Back quickly to Brokers calling their BPO’s appraisals. I had one salesperson, not even a Broker, call me a while back and ask for "comps" and stated that he is working on an appraisal. One of our local real estate firms, who has no one in the office licensed or certified as an appraiser, advertises in the yellow pages under "Appraisers", right there by my ad.

Back quickly to the $250,000 "deminimus", there are probably not 20 houses in my whole county that could get over that value. The commercial properties around the "square" in my town are all empty, but the car dealership over in the next town is probably worth over a million.

So that is how the BPO’s are killing me. I suppose that I could move to a more affluent area, where property values are higher. Or I could just shut up and wait for the deminimus to come down some.
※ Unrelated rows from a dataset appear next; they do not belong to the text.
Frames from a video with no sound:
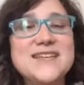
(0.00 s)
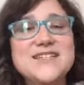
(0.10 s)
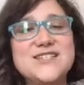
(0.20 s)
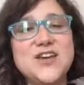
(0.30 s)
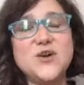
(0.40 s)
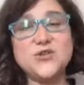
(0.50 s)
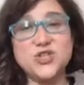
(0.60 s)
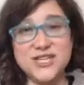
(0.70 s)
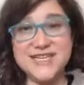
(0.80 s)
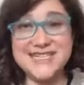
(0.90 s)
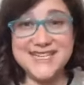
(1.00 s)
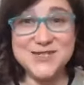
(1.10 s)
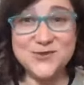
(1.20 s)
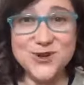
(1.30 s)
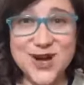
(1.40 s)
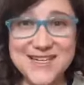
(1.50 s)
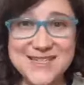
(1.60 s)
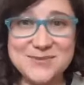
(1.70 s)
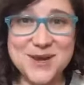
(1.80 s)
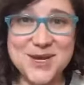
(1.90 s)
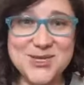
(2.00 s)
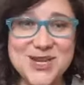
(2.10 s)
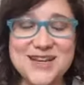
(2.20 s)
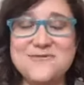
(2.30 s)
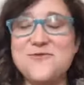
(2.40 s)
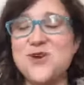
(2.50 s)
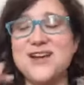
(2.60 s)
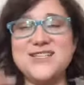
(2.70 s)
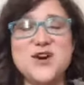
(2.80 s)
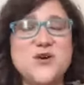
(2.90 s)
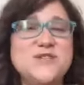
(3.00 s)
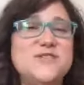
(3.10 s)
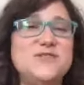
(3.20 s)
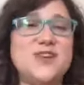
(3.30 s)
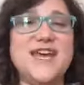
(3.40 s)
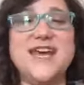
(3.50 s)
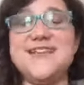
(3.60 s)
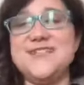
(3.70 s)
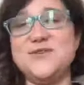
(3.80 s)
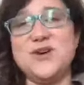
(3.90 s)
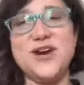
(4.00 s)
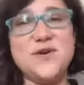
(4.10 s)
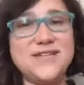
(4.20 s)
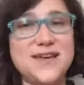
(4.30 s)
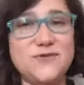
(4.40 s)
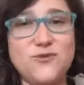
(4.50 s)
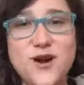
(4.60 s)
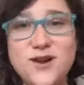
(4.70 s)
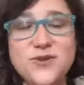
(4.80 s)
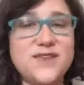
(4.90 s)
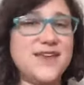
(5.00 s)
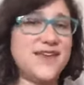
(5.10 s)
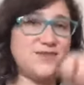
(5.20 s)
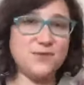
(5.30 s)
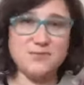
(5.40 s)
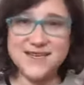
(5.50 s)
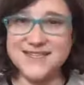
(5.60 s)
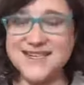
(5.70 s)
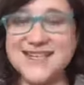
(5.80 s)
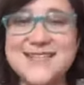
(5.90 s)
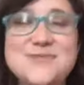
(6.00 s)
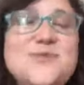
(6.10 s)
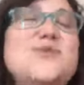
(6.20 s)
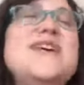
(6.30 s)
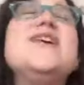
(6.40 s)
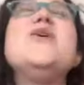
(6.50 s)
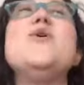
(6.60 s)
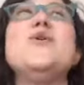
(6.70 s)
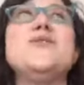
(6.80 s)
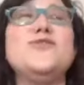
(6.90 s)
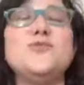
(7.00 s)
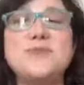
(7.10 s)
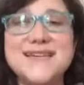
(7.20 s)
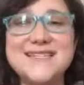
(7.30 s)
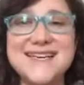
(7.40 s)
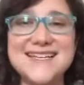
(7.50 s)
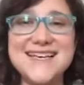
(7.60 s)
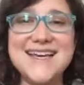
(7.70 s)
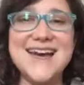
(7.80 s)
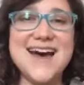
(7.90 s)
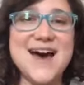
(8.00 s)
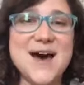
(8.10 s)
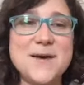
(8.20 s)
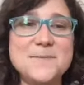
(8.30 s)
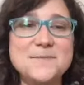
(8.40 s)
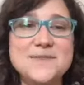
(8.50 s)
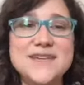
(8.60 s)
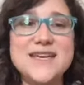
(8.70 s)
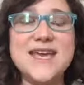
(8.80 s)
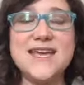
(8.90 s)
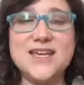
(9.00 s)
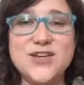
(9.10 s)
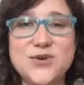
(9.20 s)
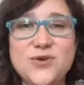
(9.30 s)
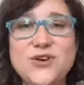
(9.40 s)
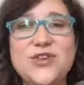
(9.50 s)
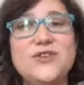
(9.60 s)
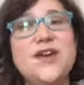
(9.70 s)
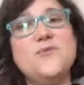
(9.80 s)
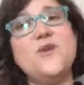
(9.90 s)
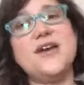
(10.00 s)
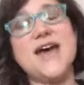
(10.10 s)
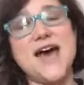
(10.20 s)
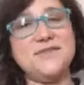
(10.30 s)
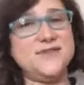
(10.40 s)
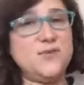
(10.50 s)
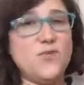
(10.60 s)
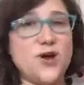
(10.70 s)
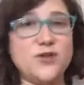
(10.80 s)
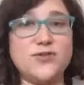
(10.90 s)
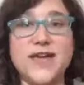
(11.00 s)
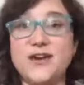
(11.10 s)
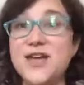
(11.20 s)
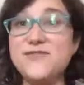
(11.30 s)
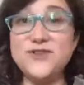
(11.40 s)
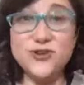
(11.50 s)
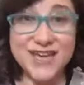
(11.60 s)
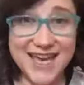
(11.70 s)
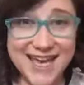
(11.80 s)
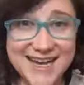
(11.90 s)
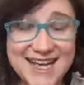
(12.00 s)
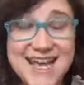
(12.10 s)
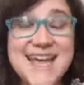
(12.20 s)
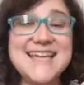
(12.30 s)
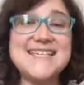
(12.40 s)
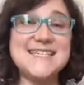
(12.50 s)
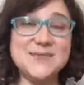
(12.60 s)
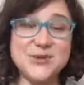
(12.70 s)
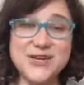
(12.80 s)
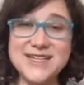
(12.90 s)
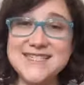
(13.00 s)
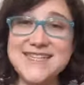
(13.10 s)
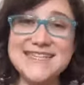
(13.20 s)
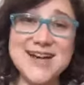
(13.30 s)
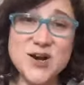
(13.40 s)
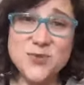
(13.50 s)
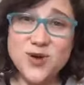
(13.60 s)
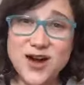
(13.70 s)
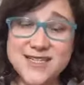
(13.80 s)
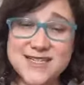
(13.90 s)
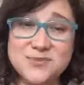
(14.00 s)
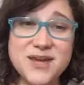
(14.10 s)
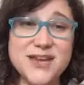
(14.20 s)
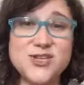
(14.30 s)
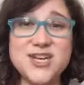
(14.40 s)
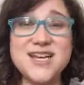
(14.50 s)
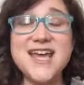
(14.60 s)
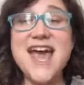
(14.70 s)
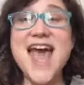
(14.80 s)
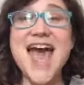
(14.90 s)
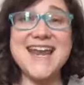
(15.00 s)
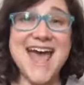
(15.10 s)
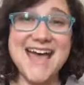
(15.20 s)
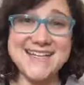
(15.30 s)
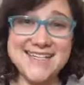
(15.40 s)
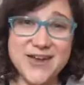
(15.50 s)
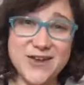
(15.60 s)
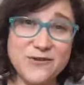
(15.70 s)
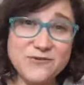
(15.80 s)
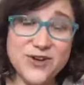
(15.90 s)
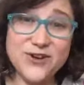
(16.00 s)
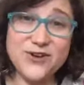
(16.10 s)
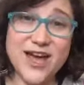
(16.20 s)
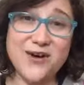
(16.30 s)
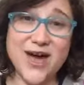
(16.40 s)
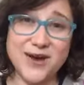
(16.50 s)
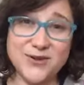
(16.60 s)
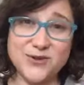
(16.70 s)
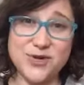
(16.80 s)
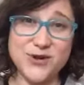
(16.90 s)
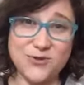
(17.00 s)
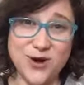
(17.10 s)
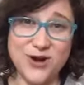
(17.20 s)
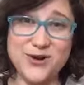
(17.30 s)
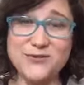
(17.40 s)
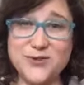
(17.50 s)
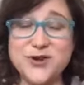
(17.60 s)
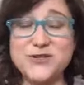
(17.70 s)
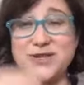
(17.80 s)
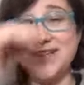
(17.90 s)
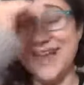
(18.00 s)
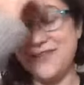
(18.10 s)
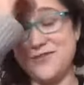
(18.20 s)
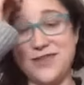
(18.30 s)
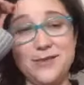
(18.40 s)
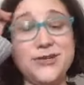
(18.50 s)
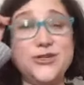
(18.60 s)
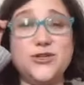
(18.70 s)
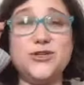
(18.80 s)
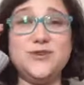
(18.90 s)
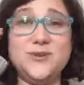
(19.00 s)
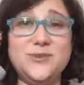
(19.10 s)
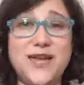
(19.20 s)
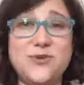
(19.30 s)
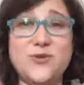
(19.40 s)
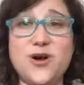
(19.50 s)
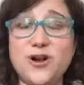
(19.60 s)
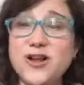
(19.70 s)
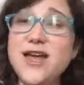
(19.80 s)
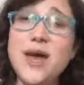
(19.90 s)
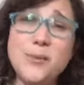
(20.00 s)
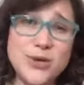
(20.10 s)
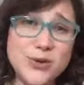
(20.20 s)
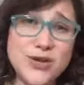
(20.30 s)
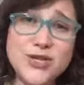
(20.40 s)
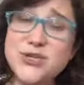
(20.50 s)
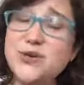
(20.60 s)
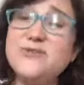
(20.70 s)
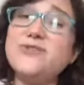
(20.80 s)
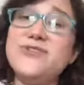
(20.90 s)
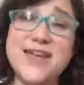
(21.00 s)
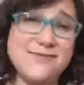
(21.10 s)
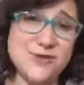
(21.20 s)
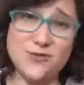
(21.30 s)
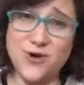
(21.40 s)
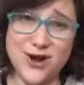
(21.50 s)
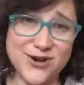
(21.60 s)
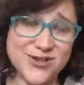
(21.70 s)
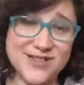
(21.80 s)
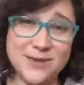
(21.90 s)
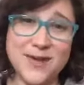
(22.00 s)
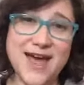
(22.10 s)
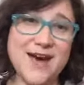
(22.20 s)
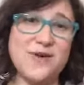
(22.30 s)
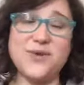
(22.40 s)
So chia seeds for constipation, for adults, for kids, you want to always have water with it. If you mix it in a smoothie or if you mix it in a yogurt, you then want to have some water later. If your kid is experiencing terrible constipation and has not yet figured out how to drink water, of course we'd like for them to just drink plain water, but you can do a flavored water somehow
One quick response to a previous post. One that mentioned something like a Doctor can do minor surgery but that does not relieve him from performing to a higher standard, simply because he is a doctor. I agree with that analogy. I am also a licensed broker. Why don’t I do BPO’s as a Broker and appraisals as an appraiser. Well, is it "valuation services" or is it "appraisal practice"? I have heard arguments from USPAP "scholars" but my interpretation is that if it involves deriving a value then it is appraisal practice and since I am an appraiser, anything that has to do with determining a value is appraisal practice and, so, I hold myself to the higher standard. Unfortunately, it is costing me a lot of money. But I still have integrity, right? I may have to eat my integrity someday.

Valuation Services as defined in USPAP is "services pertaining to aspects of property value". Is that like talking to a client about painting the kitchen in hopes of enhancing value?
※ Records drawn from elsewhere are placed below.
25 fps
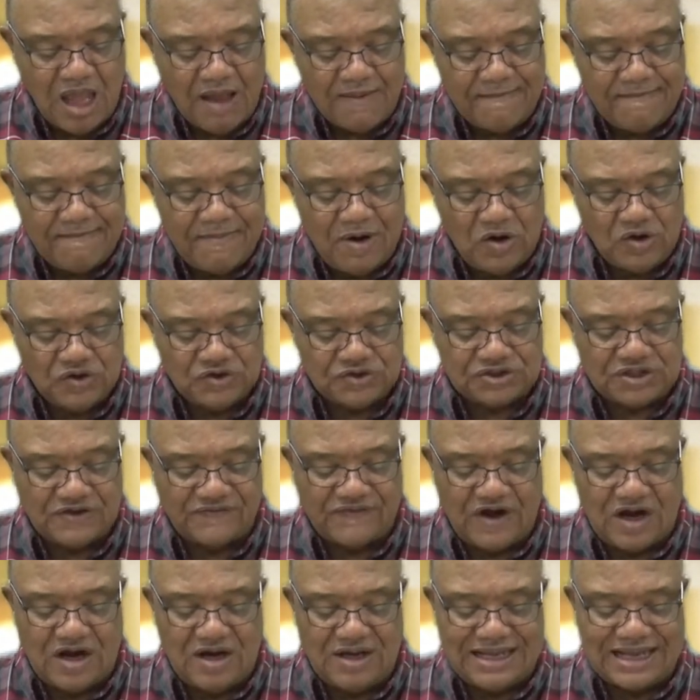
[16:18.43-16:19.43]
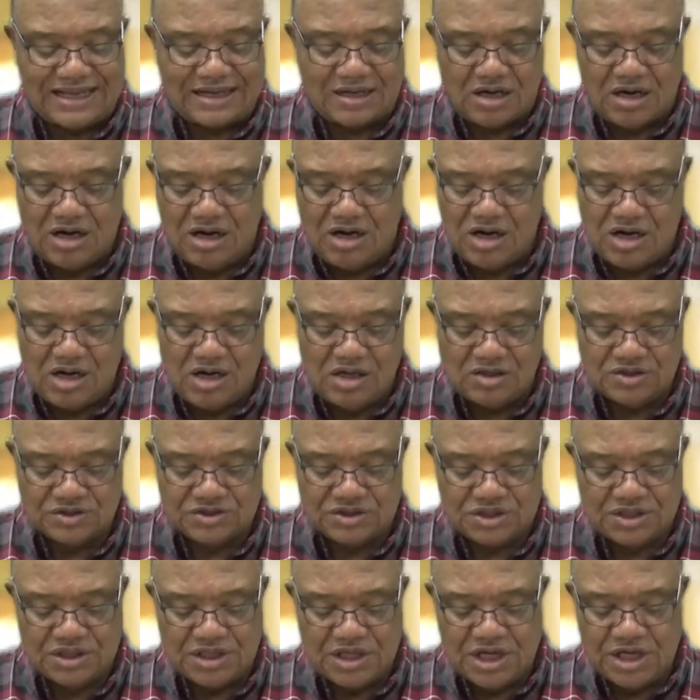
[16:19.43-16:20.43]
Most of all, it
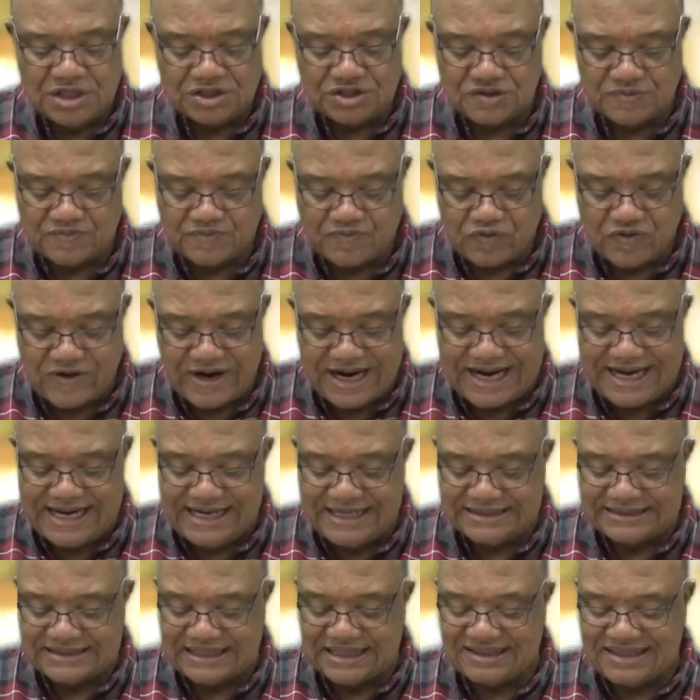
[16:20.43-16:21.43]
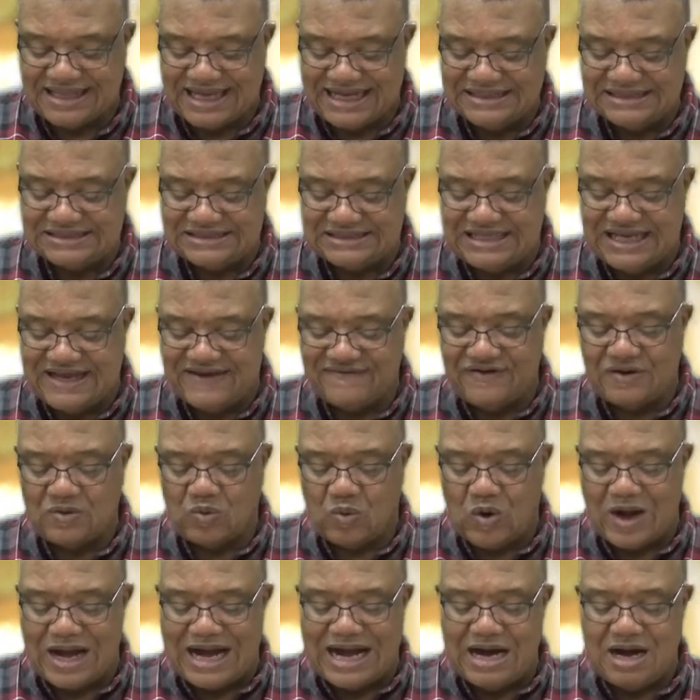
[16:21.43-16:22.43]
calls to praise and
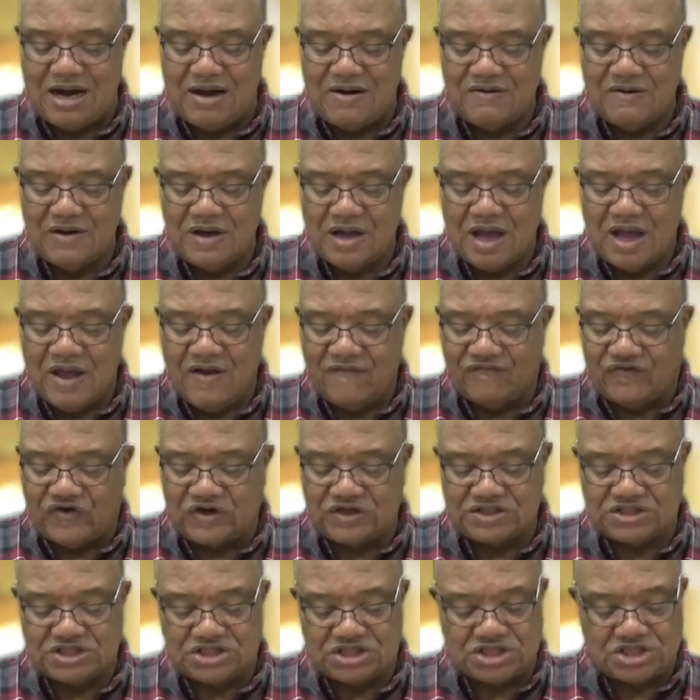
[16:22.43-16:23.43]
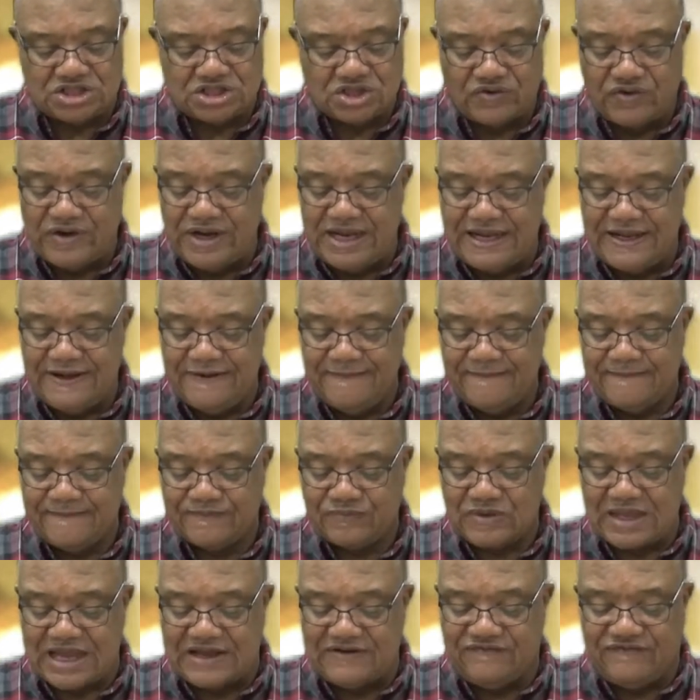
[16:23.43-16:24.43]
thanksgiving, while verse 3
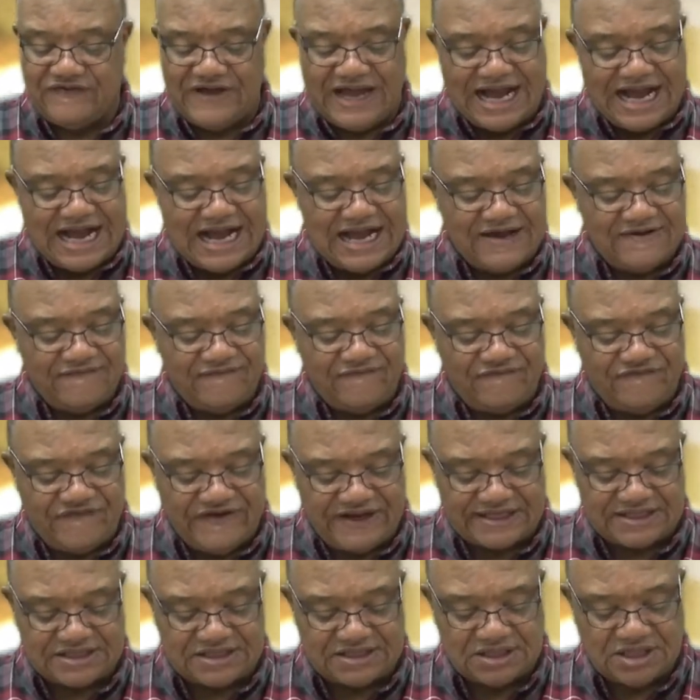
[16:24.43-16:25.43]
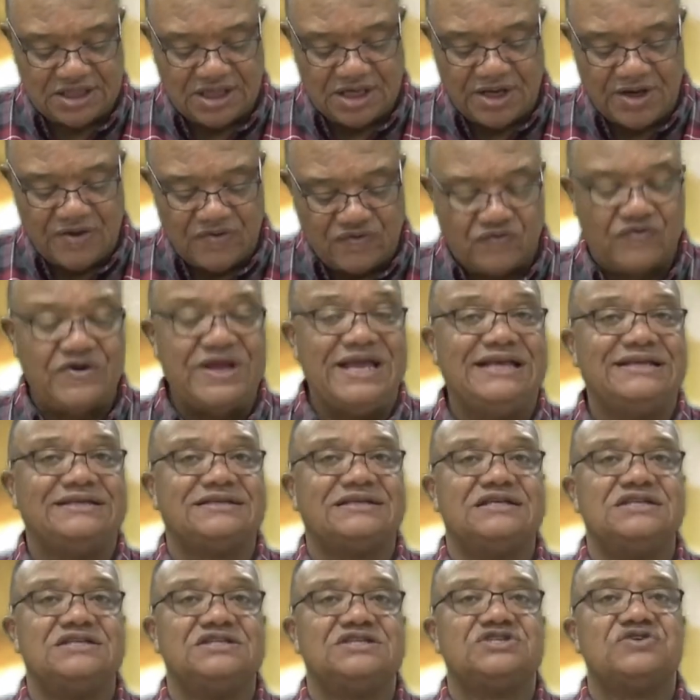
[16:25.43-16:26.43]
and 5 fix
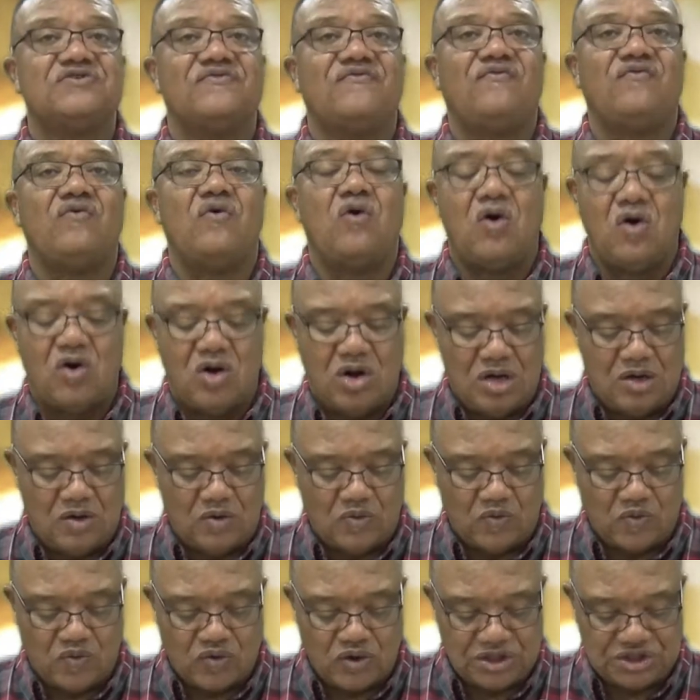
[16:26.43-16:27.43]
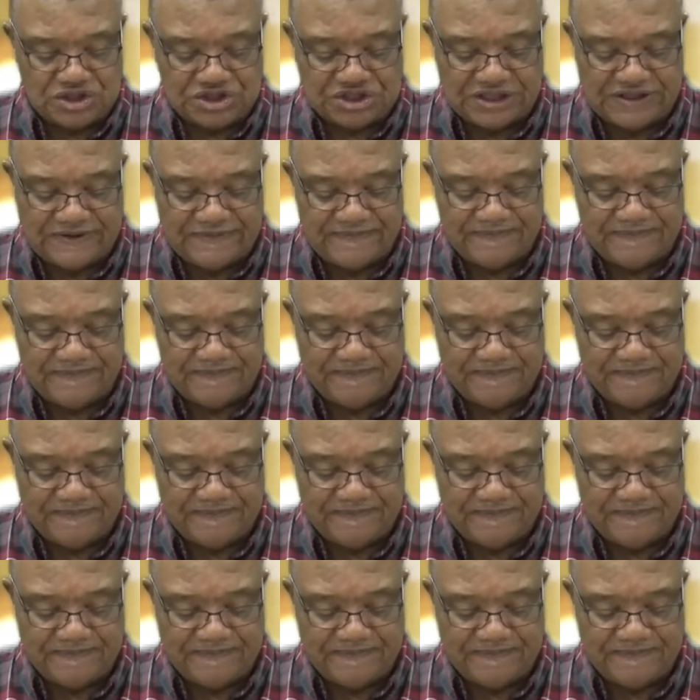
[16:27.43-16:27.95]
reasons for worship.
Sorry it is so long. Hope it helps someone,
Jack Schoppa
 

Mike Garrett RAA

Elite Member
Gold Supporting Member
Joined
Jan 14, 2002
Professional Status
Certified Residential Appraiser
State
Colorado
As the King (Elvis Presley for those of you too young to remember) once said...."Thank you, thank you very much!"

When you see stuff that isn't right....go to the source, the author and complain about it. Next thing you know they are quoting you!